Users falling through
the cracks
The final file naming
pitfalls are spaces and underscores. Spaces actually fall under
the realm of special characters. Unix/Linux file systems can deal
with files with spaces in them, but they really don't like doing
it. They weren't designed to. URLs weren't designed to have space
in them. The Space is a "special character" that has to
be translated in the conversation between the server and the browser.
The reason to not use spaces is purely technical. The web wasn't
designed with spaces in mind.
Underscores are another
matter. Many people use underscores in URLs to replace spaces. There
is no technical reason not to. The problem with underscores lies
with the user, not the computer. Most links on the web are underlined.
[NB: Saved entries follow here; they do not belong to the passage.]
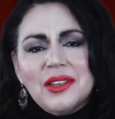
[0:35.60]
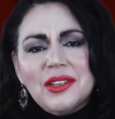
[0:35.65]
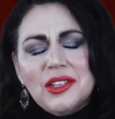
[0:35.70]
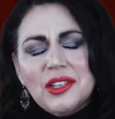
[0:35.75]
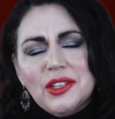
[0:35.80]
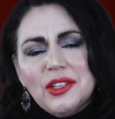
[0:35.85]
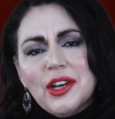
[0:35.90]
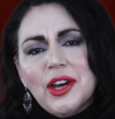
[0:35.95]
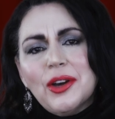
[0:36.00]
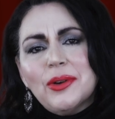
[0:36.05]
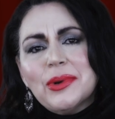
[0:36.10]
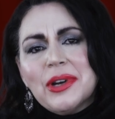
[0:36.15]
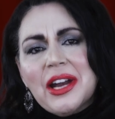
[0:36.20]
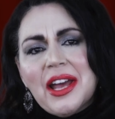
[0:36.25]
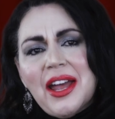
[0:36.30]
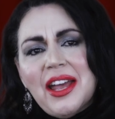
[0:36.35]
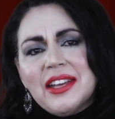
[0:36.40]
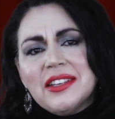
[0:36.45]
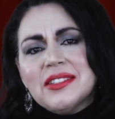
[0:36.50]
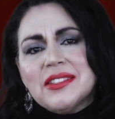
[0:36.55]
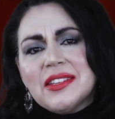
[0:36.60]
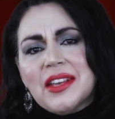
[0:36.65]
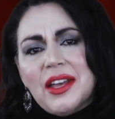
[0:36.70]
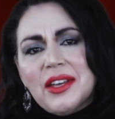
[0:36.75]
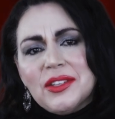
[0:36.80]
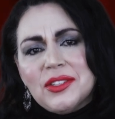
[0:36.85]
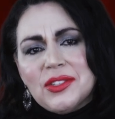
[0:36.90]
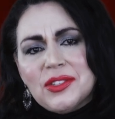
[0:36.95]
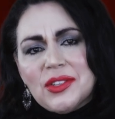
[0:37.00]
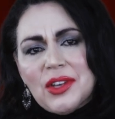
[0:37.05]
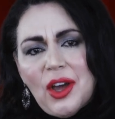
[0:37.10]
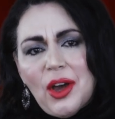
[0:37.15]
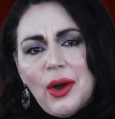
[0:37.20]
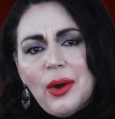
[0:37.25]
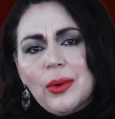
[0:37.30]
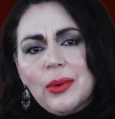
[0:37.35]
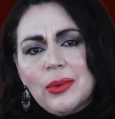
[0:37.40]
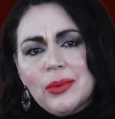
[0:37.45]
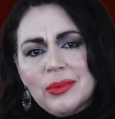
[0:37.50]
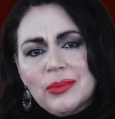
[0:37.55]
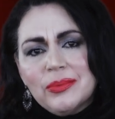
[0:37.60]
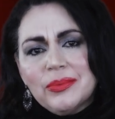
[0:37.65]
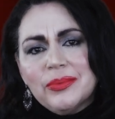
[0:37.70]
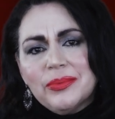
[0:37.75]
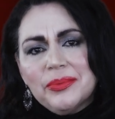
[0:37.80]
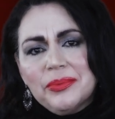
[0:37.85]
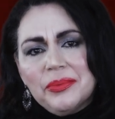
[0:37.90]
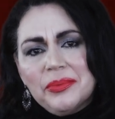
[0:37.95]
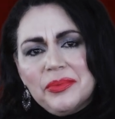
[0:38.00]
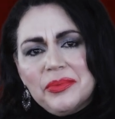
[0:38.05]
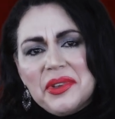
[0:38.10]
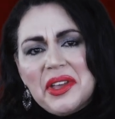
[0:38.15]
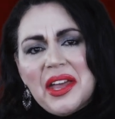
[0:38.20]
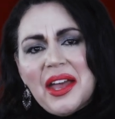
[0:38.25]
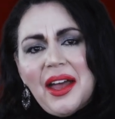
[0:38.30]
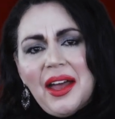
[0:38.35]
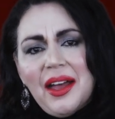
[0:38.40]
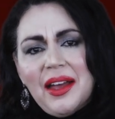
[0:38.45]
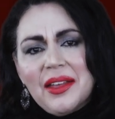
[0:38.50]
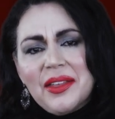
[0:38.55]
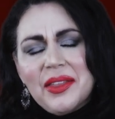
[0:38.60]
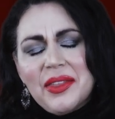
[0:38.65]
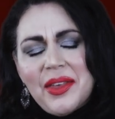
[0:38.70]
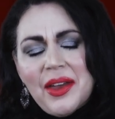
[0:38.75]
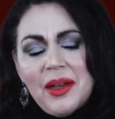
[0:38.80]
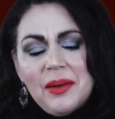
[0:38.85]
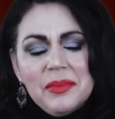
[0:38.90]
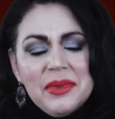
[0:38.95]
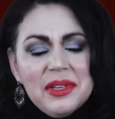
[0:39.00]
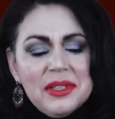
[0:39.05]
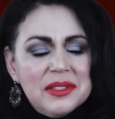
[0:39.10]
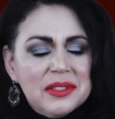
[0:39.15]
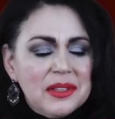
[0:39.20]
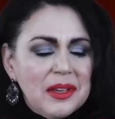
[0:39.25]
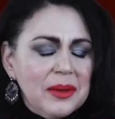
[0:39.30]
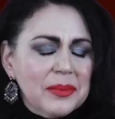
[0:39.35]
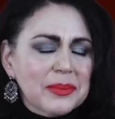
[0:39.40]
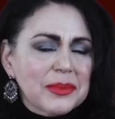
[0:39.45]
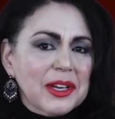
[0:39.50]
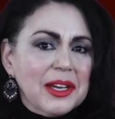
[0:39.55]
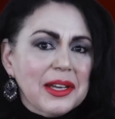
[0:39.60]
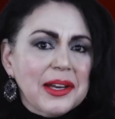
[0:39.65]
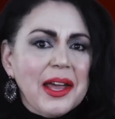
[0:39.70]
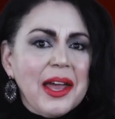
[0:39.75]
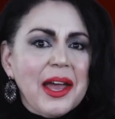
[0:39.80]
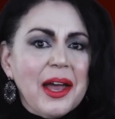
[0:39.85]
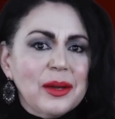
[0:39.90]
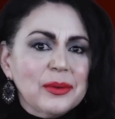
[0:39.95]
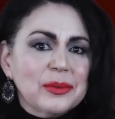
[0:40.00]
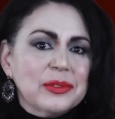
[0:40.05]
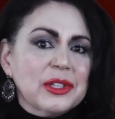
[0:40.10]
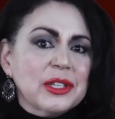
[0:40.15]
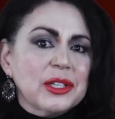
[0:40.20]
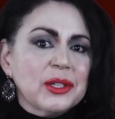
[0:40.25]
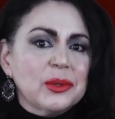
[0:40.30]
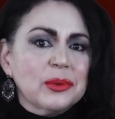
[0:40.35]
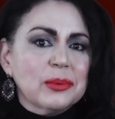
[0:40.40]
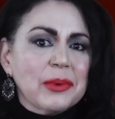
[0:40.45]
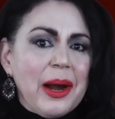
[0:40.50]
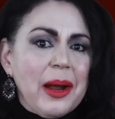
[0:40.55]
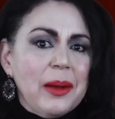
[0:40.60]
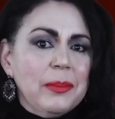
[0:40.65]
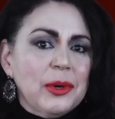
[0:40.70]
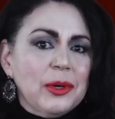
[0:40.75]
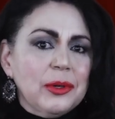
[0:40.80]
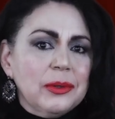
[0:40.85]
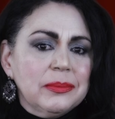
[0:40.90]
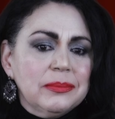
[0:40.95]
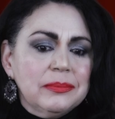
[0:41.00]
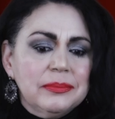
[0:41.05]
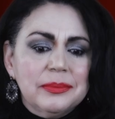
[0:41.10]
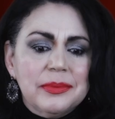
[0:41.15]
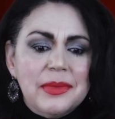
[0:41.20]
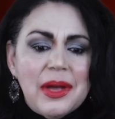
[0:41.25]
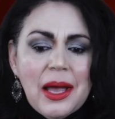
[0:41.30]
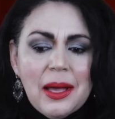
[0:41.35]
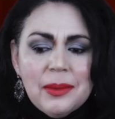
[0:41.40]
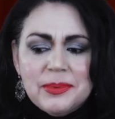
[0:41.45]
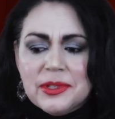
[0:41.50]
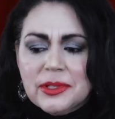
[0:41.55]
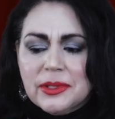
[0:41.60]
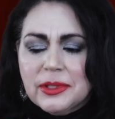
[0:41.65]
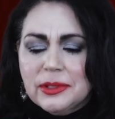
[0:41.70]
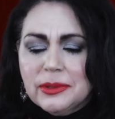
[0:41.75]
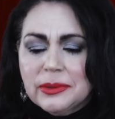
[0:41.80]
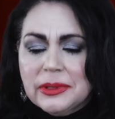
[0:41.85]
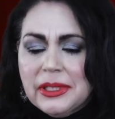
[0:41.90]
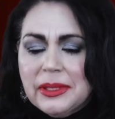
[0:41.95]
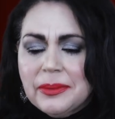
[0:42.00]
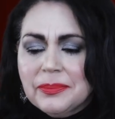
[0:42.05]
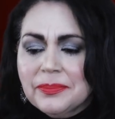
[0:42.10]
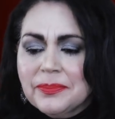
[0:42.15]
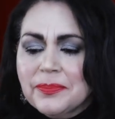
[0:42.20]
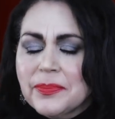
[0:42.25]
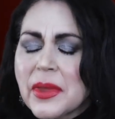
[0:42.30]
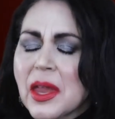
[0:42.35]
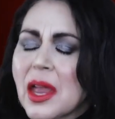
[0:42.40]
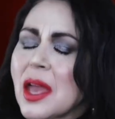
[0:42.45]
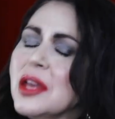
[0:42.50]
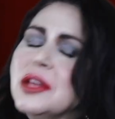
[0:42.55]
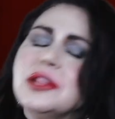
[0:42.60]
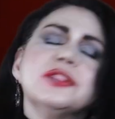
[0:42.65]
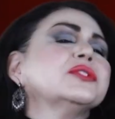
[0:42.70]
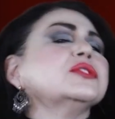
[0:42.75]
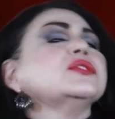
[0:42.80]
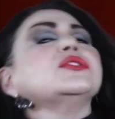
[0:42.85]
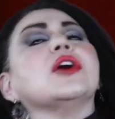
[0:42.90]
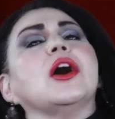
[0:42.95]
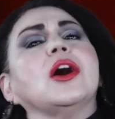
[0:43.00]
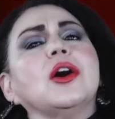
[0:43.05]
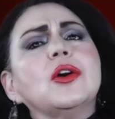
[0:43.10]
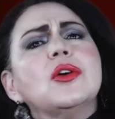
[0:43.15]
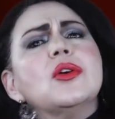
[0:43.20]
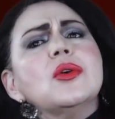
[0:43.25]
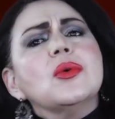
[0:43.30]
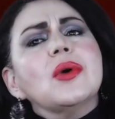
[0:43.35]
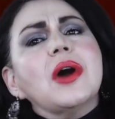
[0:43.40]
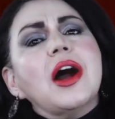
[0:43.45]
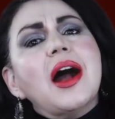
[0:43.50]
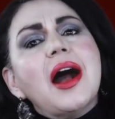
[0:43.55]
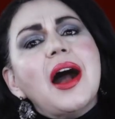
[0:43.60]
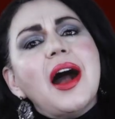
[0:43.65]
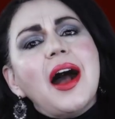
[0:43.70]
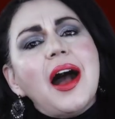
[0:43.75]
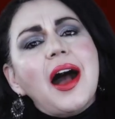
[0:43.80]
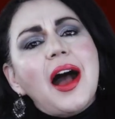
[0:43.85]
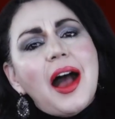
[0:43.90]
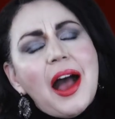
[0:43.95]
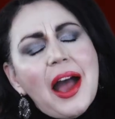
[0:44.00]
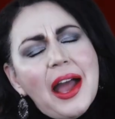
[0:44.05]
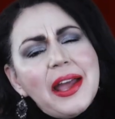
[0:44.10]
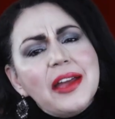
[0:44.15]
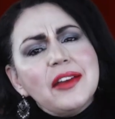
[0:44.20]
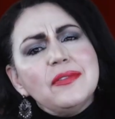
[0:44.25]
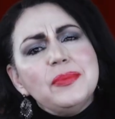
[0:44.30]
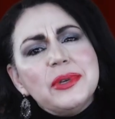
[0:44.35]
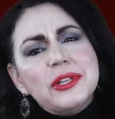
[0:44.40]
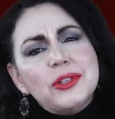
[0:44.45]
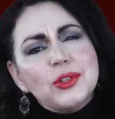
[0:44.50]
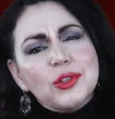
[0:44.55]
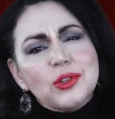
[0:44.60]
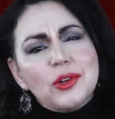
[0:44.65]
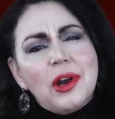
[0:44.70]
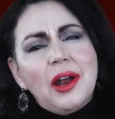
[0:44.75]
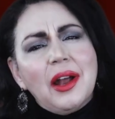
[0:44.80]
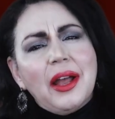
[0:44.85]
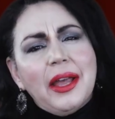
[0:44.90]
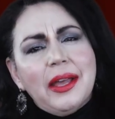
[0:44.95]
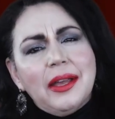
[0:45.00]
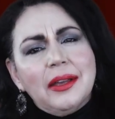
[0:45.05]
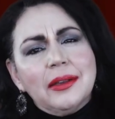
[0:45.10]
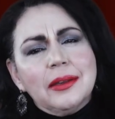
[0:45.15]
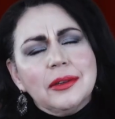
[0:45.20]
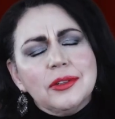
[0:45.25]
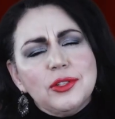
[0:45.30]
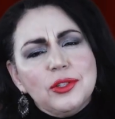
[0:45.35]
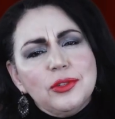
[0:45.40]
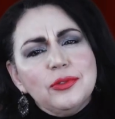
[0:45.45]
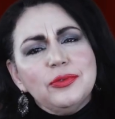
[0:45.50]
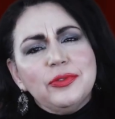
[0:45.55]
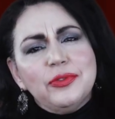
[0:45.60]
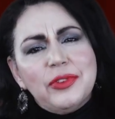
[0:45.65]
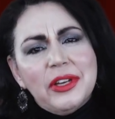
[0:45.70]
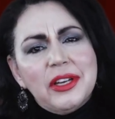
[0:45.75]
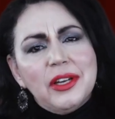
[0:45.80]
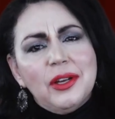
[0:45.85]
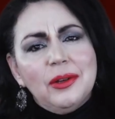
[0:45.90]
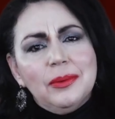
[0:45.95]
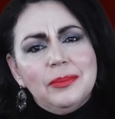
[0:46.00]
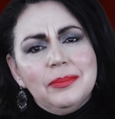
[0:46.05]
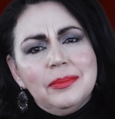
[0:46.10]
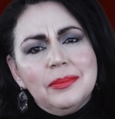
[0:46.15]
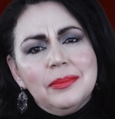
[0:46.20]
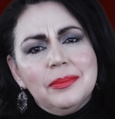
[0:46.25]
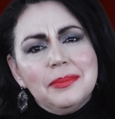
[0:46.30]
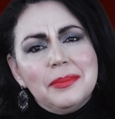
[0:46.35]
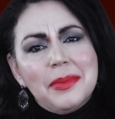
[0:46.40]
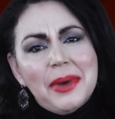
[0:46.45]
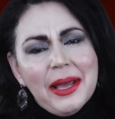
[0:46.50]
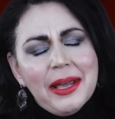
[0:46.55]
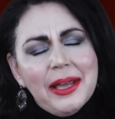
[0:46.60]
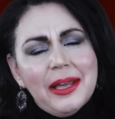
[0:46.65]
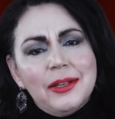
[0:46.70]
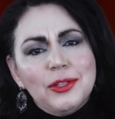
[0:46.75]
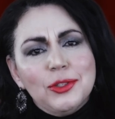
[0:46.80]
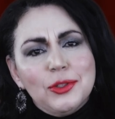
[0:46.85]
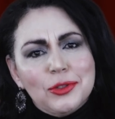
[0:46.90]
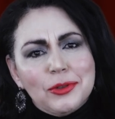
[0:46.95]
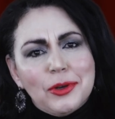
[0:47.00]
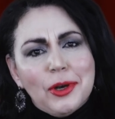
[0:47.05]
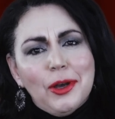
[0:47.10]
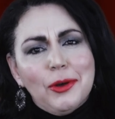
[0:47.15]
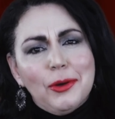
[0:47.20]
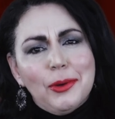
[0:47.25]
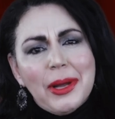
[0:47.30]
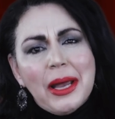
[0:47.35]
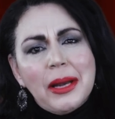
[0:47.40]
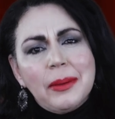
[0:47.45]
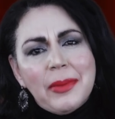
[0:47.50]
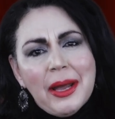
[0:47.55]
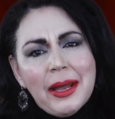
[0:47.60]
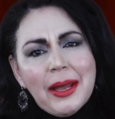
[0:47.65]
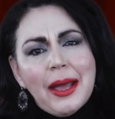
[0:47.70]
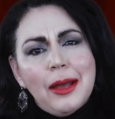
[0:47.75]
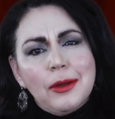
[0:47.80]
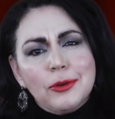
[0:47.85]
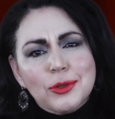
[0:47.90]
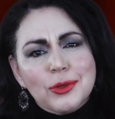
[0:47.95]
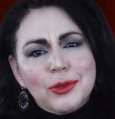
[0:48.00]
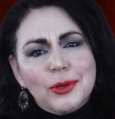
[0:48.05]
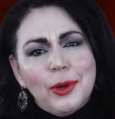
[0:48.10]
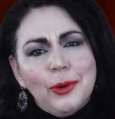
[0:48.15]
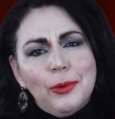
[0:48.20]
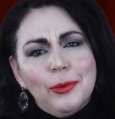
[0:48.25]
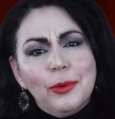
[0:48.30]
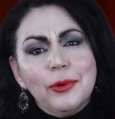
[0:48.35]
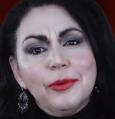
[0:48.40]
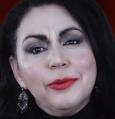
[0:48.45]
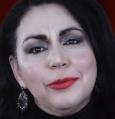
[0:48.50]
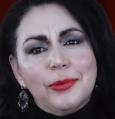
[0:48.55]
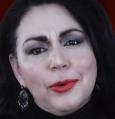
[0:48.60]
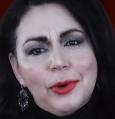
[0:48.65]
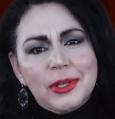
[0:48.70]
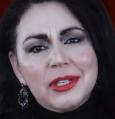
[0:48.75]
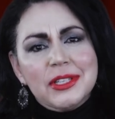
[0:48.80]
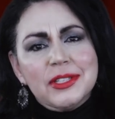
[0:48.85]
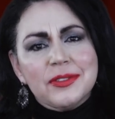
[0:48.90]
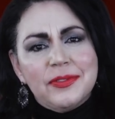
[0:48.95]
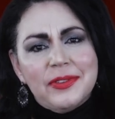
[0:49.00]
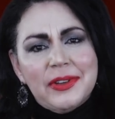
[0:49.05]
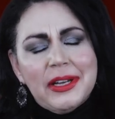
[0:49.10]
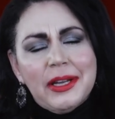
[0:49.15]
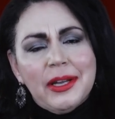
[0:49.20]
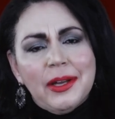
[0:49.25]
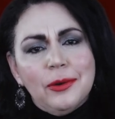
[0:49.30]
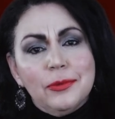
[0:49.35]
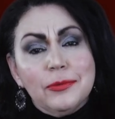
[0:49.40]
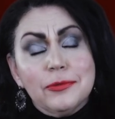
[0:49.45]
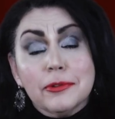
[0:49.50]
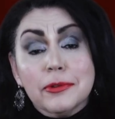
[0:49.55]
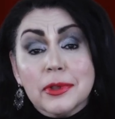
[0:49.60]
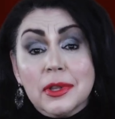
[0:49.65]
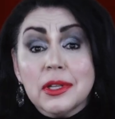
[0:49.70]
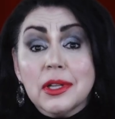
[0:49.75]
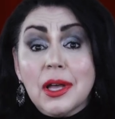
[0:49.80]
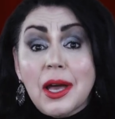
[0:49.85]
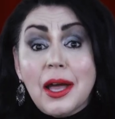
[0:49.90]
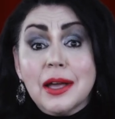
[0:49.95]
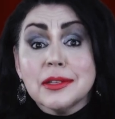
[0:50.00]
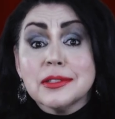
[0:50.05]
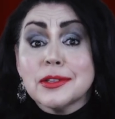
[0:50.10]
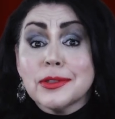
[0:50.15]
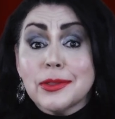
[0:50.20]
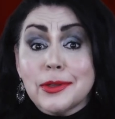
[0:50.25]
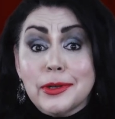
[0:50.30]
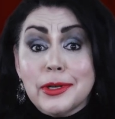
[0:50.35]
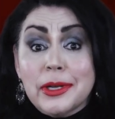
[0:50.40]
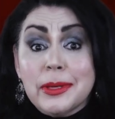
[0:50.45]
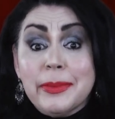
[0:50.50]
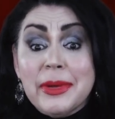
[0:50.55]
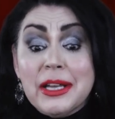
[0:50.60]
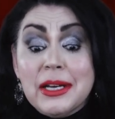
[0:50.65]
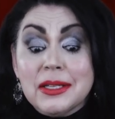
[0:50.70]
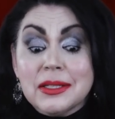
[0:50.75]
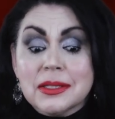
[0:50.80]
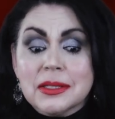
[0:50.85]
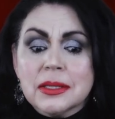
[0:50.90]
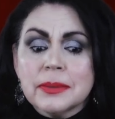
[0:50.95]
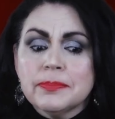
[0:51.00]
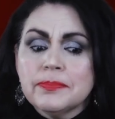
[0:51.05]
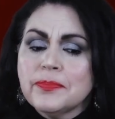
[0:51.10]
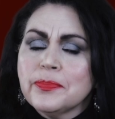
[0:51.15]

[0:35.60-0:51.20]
You know when I say so, yeah, that means I'm going to have a little ramble. Absolutely. So I have been trying to film my intro and my outro for this video for the last 30 minutes,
In most fonts an underlined underscore looks identical to an underlined
space. It's hard or impossible to tell the difference. Visually
users have a hard time with the distinction. Even without the problem
of underlining, underscores are subliminal. At an subconscious level
many people equivocate the underscore and the space. Users tend
to forget underscores in file names. They remember the space, but
they don't remember the low lying line. Psychologically, Underscores
are problematic in URLs.
URLs for the People
In general, short concise
urls are best. If a file can be named in one word, you don't have
any reason to use a space or an underscore. Even if there are two
words, if they are the right two words people will remember them,
and most users will try a url without spaces first. Those that don't
are learning to. Spaces in URLs are bad, and people rarely try using
the underscore between words. Let users be lazy, don't make them
use shift. Less work for them means less work for you.
*Yes
I concede that not all computing in the college is part of
Eos. But any time you SSH into remote.eos, use /afs/eos/, or log
into a lab that is Eos. With the arrival of Student Owned
Computing, and proposals beginning for college supported faculty
computers, the realm of Eos is expanding every day.